Una de las alusiones que más claramente reflejan la dramática situación vivida durante la guerra, es el duro pasaje que acaece hacia la mitad de la historia. Adolf Kauffmann, uno de los tres protagonistas que dan nombre a la obra, junto a otros compañeros de las Hitlerjugend son llevados a un bosque donde un coronel llamado Eichmann les exige una prueba de lealtad debido a que ninguno de ellos tiene sangre aria pura. Una serie de prisioneros judíos, entre los que se encuentra el padre de un antiguo compañero de juegos, han de ser asesinados para demostrar su compromiso con el partido. Kauffmann, que vacila ligeramente al enfrentarse al padre de su antiguo amigo, dispara varias veces contra su cuerpo y contra varios de los prisioneros, probando de esta forma el sabor de la muerte. Mientras vomita su ansiedad sobre las raíces de un árbol, el segundo del coronel le cuenta con tranquilidad lo habitual que es que un hombre tenga nauseas la primera vez que mata a un semejante. La escena termina con sus camaradas masacrando al resto de presos, los cuales quedan esparcidos por el suelo a la espera de que sus cadáveres sean depositados en un sanguinolento agujero a modo de improvisada fosa común. Es el bautismo de fuego de tres muchachos cuyas vidas ya jamás serán lo mismo.

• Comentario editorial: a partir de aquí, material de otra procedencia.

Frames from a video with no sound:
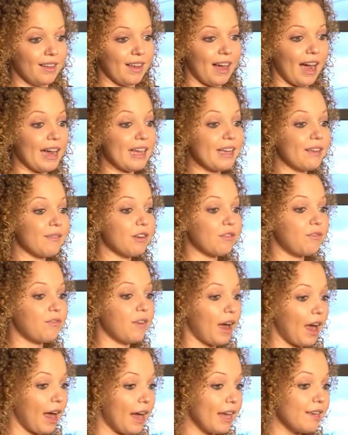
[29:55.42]
I
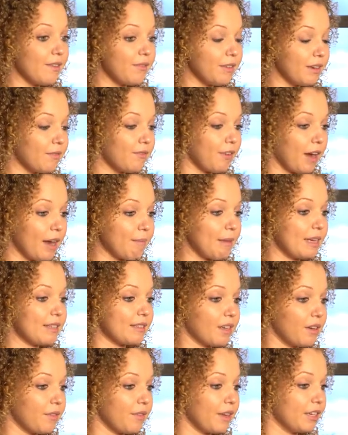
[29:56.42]
even find
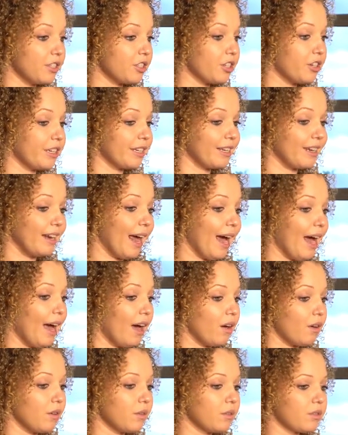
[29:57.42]
myself interning
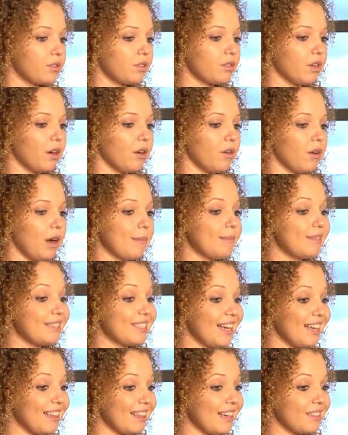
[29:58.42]
now. So I'm
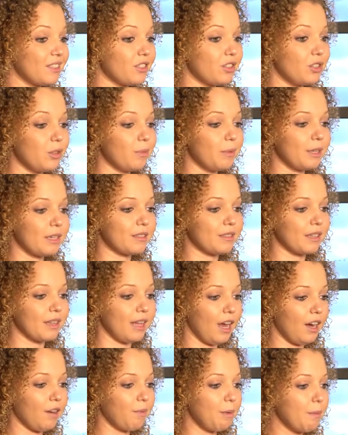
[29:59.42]
saying that too because a
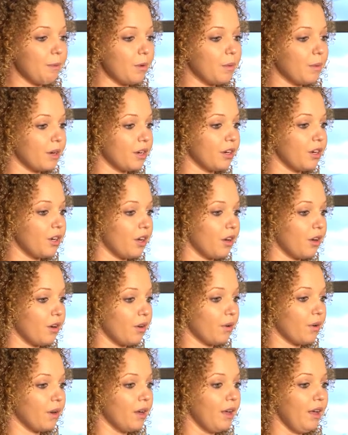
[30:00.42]
lot of people want to
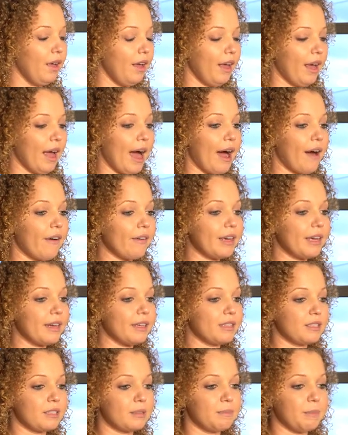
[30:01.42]
know how to get
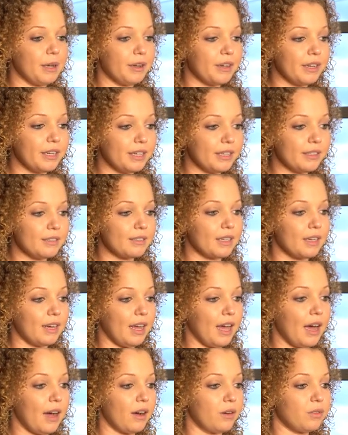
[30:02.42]
experience and
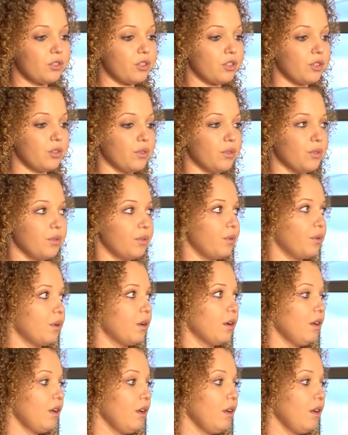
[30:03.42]
how to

Las nueve páginas que conforman la escena son un compendio de maestría gráfica y narrativa que aproximan de forma certera lo que es al mundo de la cultura esta obra del japonés Tezuka. El guión detalla con crueldad un detalle humano que se ha venido repitiendo a lo largo de la historia del mundo, independientemente de que aquí el trasfondo sea una guerra, y que no es otro que la simplicidad con que el hombre elige sobrevivir, adaptándose y moldeándose a cualquier entorno. En Japón, Adolf Kauffmann es un muchacho normal que juega sin prejuicios con el resto de niños. Una vez en Alemania, su entorno familiar le hará no cuestionarse las órdenes que comienza a recibir cuando ingresa en las juventudes hitlerianas hasta el punto de llegar a matar al padre de su mejor amigo sencillamente porque el resto también lo hace. No hay conflicto interno ni duda de algún tipo. Sólo los nervios de la primera vez. Los judíos, que se enfrentan a la muerte, ruegan en vano por sus vidas sin heroicidades. Tezuka, gracias a que no esconde detalles, deja completamente impactado a un lector que tal vez espera, cual escena de película de aventuras, algún atisbo de humanidad en unos actores que finalmente le hacen comprender su realidad en el mundo.

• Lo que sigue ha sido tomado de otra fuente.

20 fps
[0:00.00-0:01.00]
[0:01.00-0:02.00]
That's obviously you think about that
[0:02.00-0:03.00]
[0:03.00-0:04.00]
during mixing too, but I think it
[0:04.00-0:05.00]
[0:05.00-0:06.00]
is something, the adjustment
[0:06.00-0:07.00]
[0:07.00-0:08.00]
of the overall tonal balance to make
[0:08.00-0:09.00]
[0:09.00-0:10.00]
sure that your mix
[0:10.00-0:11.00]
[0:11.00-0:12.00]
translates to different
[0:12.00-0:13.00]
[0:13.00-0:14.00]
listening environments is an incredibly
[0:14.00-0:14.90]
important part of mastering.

El trazo conciso y limpio de Osamu Tezuka se pone desde el principio al servicio de la secuencia. Se ofrecen aquellos detalles que dan la información necesaria y poco más. La narración es insuperable, con planos generales que dan información del entorno y dibujos directos que nos muestran las emociones en el rostro de los protagonistas. Pese al estilo casi caricaturesco de los personajes que aparecen durante toda la trayectoria del autor, se puede adivinar sin esfuerzo tragedia, resignación, inquietud o indiferencia en cada uno de los rostros representados, hasta el punto de que el lector se acaba mostrando identificado con los mismos. Toda una vida de trabajo que culmina en unas páginas espléndidas que rayan la excelencia y que muestran la genialidad de un artista magistral.

Adolf ni Tsugu es sin lugar a dudas una obra maestra que Osamu Tezuka construyó sobre secuencias como la aquí narrada. Un momento fascinante y épico que poco o nada tiene que envidiar de las mejores creaciones que el arte ha ido ofreciendo a lo largo de su historia y que en ningún caso debería dejar tras de sí siquiera un pequeño atisbo de indiferencia. Y es que en resumen, lo que aquí se nos muestra es la historia de la humanidad desde las emociones de personas que a buen seguro vivieron algo muy similar a lo aquí tratado.